Fast way to write data from a std::vector to a text file

C++ Problem Overview

I currently write a set of doubles from a vector to a text file like this:

std::ofstream fout;
fout.open("vector.txt");

for (l = 0; l < vector.size(); l++)
	fout << std::setprecision(10) << vector.at(l) << std::endl;

fout.close();

But this is taking a lot of time to finish. Is there a faster or more efficient way to do this? I would love to see and learn it.

C++ Solutions

Solution 1 - C++

std::ofstream fout("vector.txt");
fout << std::setprecision(10);

for(auto const& x : vector)
    fout << x << '\n';

Everything I changed had theoretically worse performance in your version of the code, but the std::endl was the real killer. std::vector::at (with bounds checking, which you don't need) would be the second, then the fact that you did not use iterators.

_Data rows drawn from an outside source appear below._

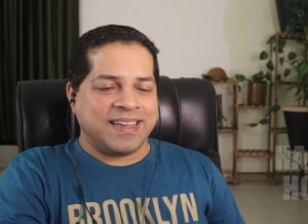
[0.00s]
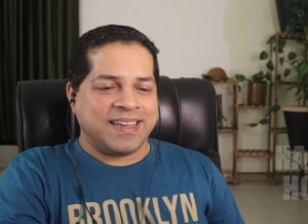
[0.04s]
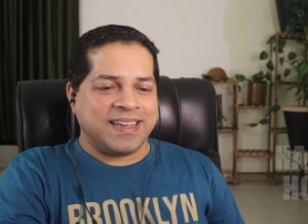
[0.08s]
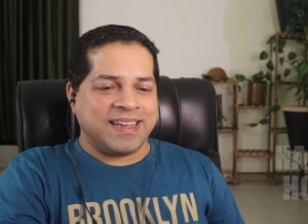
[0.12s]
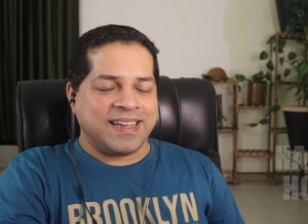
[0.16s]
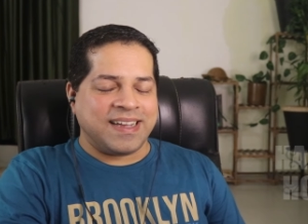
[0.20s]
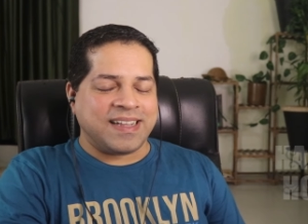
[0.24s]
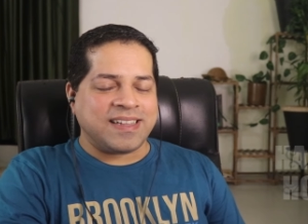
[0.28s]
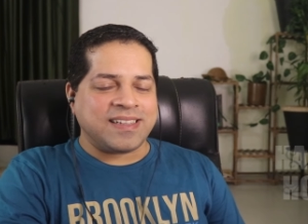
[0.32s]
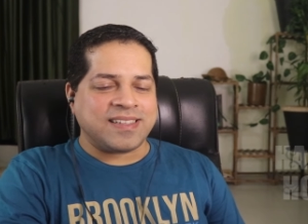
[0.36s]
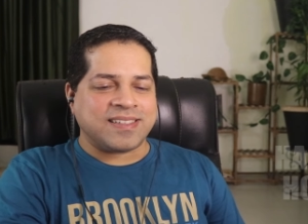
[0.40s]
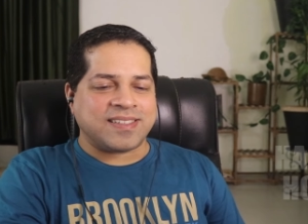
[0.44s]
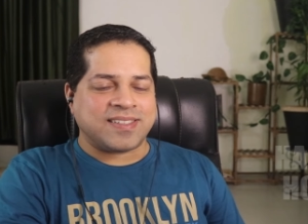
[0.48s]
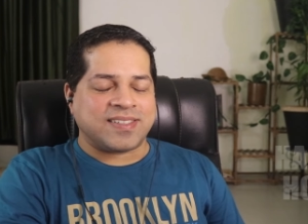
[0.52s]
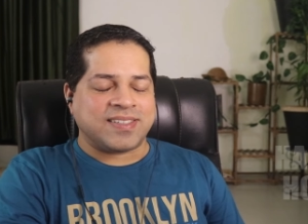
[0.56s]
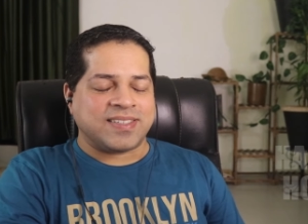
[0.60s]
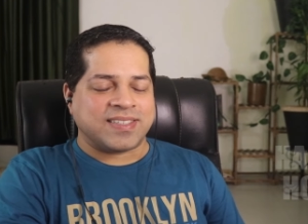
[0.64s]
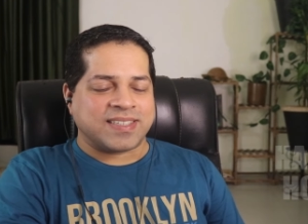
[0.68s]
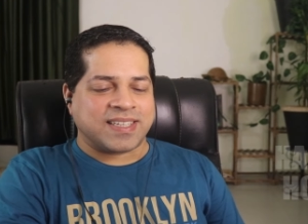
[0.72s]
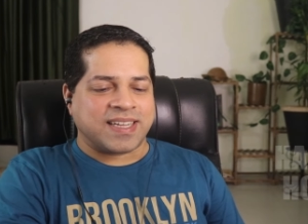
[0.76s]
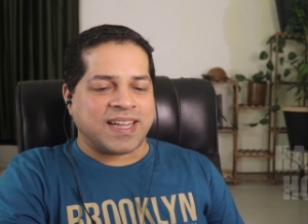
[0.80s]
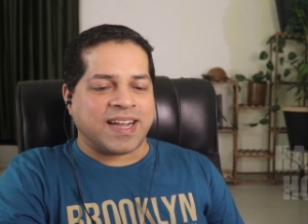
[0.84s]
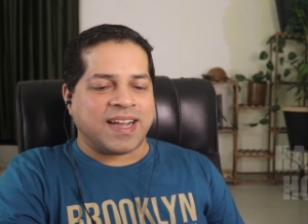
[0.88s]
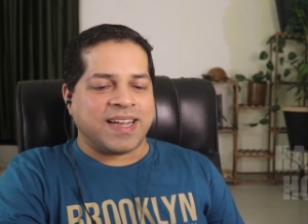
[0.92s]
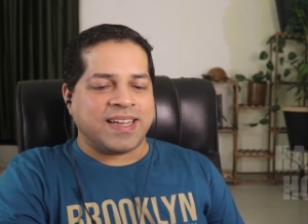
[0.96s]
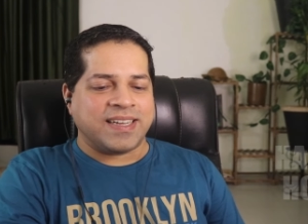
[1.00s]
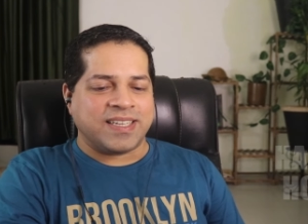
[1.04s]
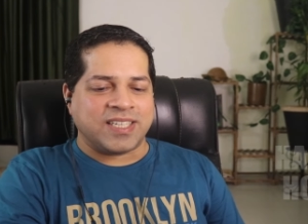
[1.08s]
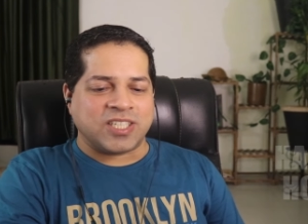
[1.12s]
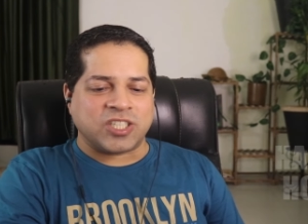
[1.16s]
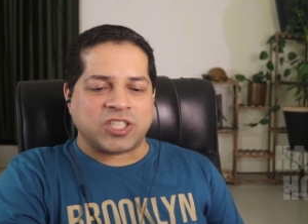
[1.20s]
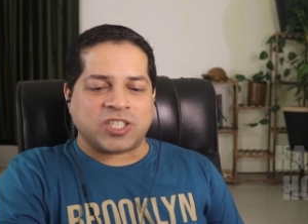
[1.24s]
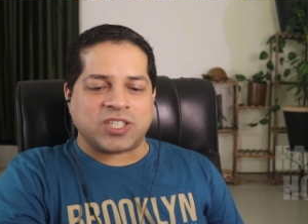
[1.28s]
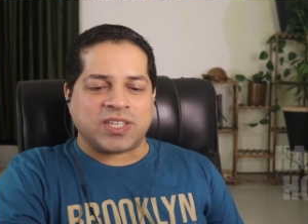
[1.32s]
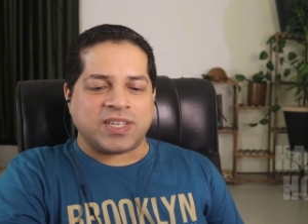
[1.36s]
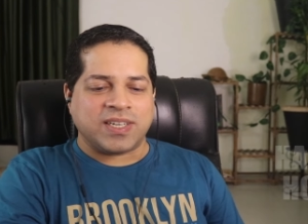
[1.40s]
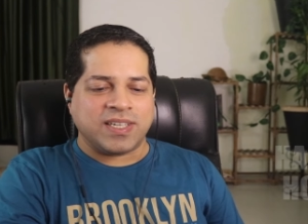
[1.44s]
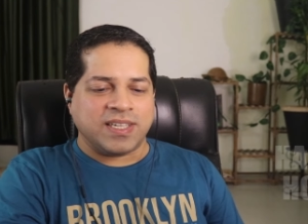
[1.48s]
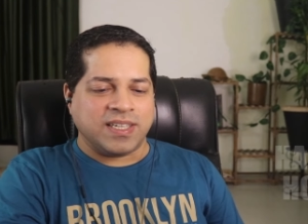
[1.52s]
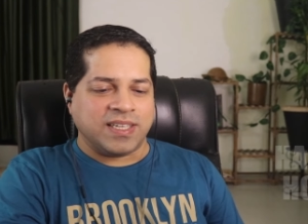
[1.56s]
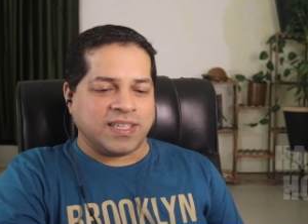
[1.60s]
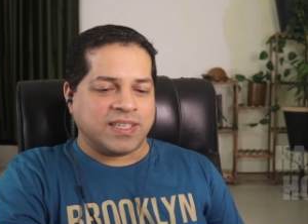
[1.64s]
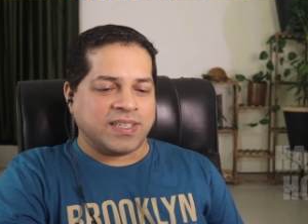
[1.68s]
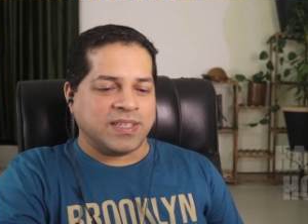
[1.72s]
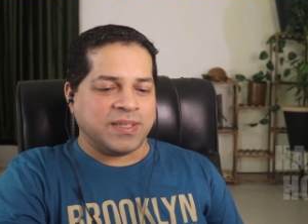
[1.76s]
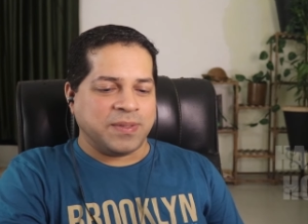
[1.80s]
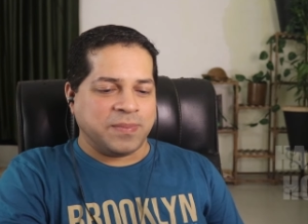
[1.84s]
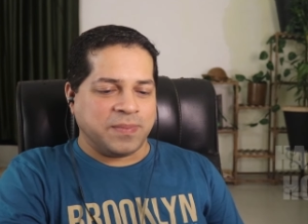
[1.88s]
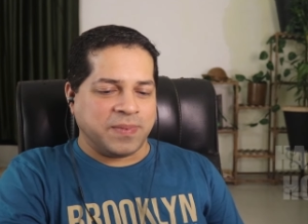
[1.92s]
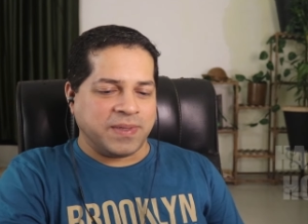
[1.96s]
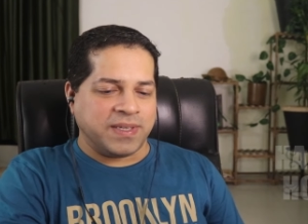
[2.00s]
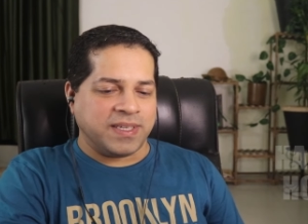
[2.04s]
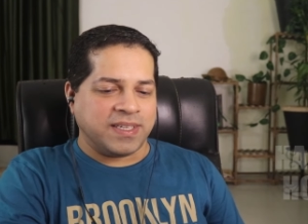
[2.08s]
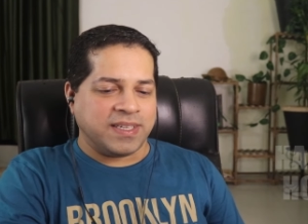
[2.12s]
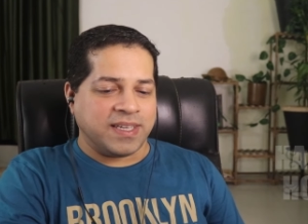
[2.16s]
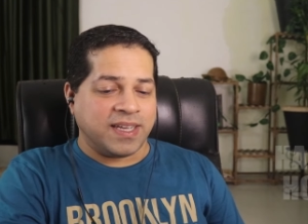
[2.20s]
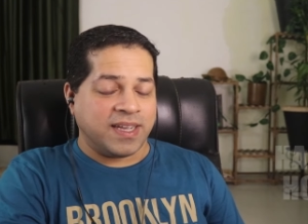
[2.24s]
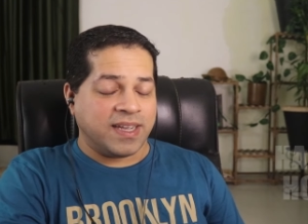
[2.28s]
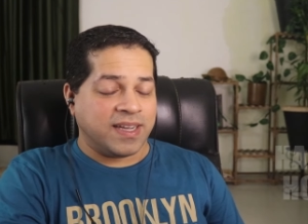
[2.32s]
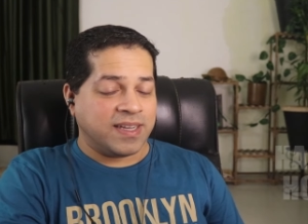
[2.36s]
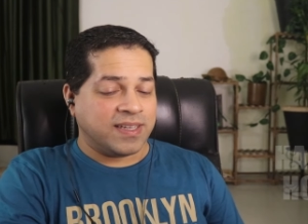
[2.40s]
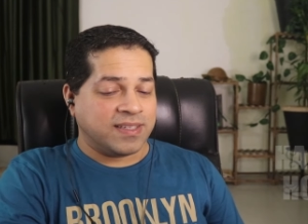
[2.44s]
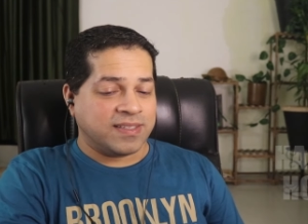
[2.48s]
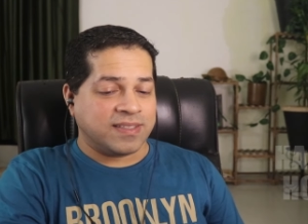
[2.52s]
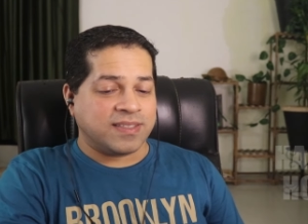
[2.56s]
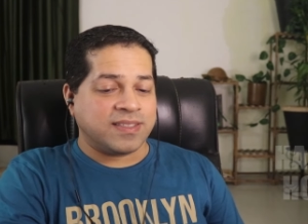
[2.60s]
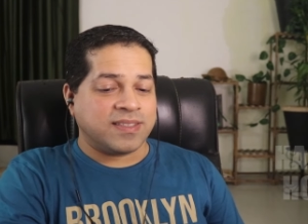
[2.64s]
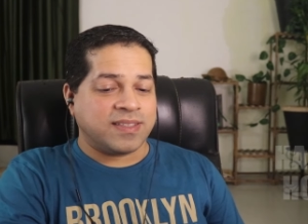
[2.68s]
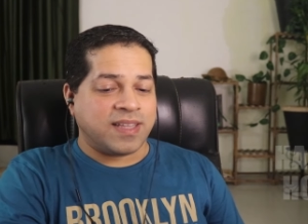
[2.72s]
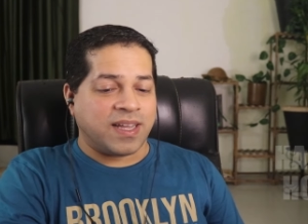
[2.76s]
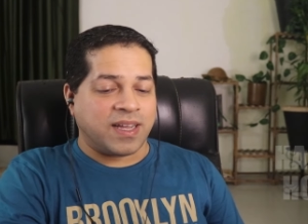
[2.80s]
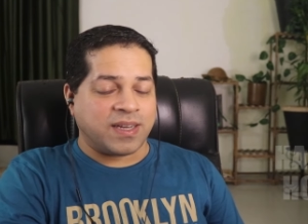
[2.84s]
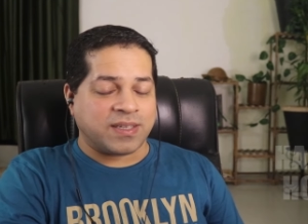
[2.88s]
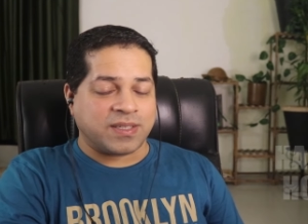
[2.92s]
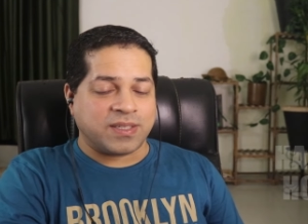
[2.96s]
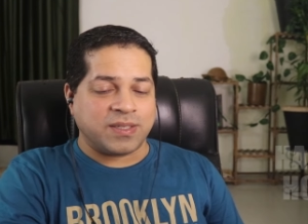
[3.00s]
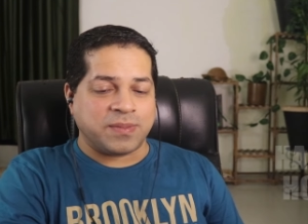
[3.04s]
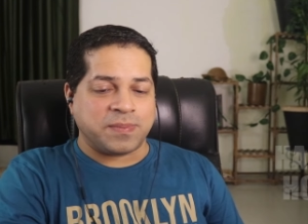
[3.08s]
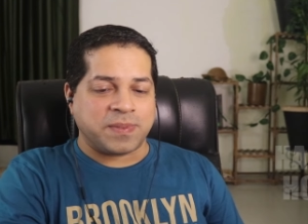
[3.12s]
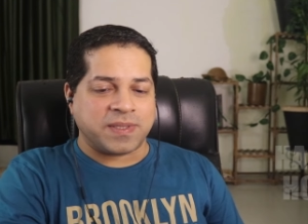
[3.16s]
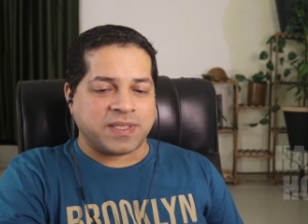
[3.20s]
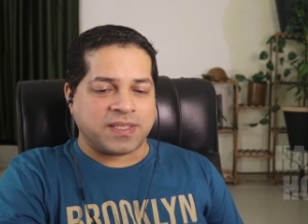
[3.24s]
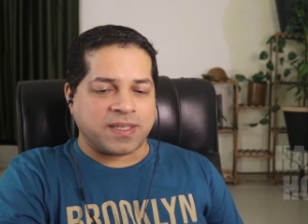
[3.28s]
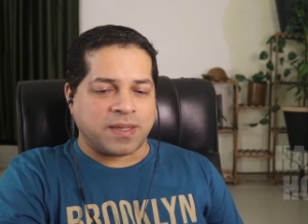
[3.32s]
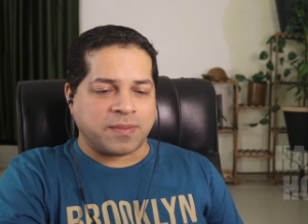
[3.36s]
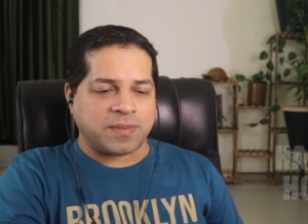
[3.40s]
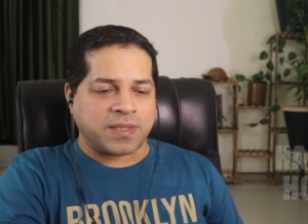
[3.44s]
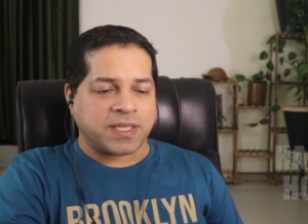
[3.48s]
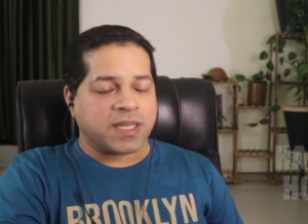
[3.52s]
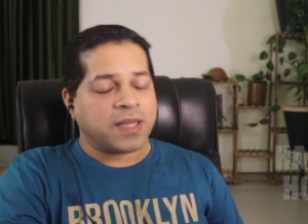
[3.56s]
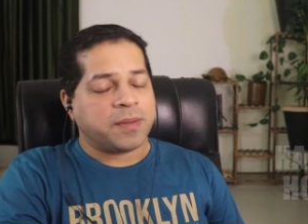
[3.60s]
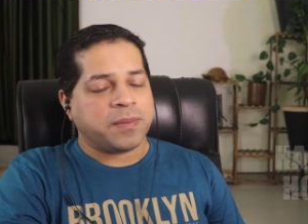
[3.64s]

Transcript: Alistair guiding Charlie could be, yeah, that could be something.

Why default-construct a std::ofstream and then call open, when you can do it in one step? Why call close when RAII (the destructor) takes care of it for you? You can also call

fout << std::setprecision(10)

just once, before the loop.

As noted in the comment below, if your vector is of elements of fundamental type, you might get a better performance with for(auto x : vector). Measure the running time / inspect the assembly output.

Just to point out another thing that caught my eyes, this:

for(l = 0; l < vector.size(); l++)

What is this l? Why declare it outside the loop? It seems you don't need it in the outer scope, so don't. And also the post-increment.

The result:

for(size_t l = 0; l < vector.size(); ++l)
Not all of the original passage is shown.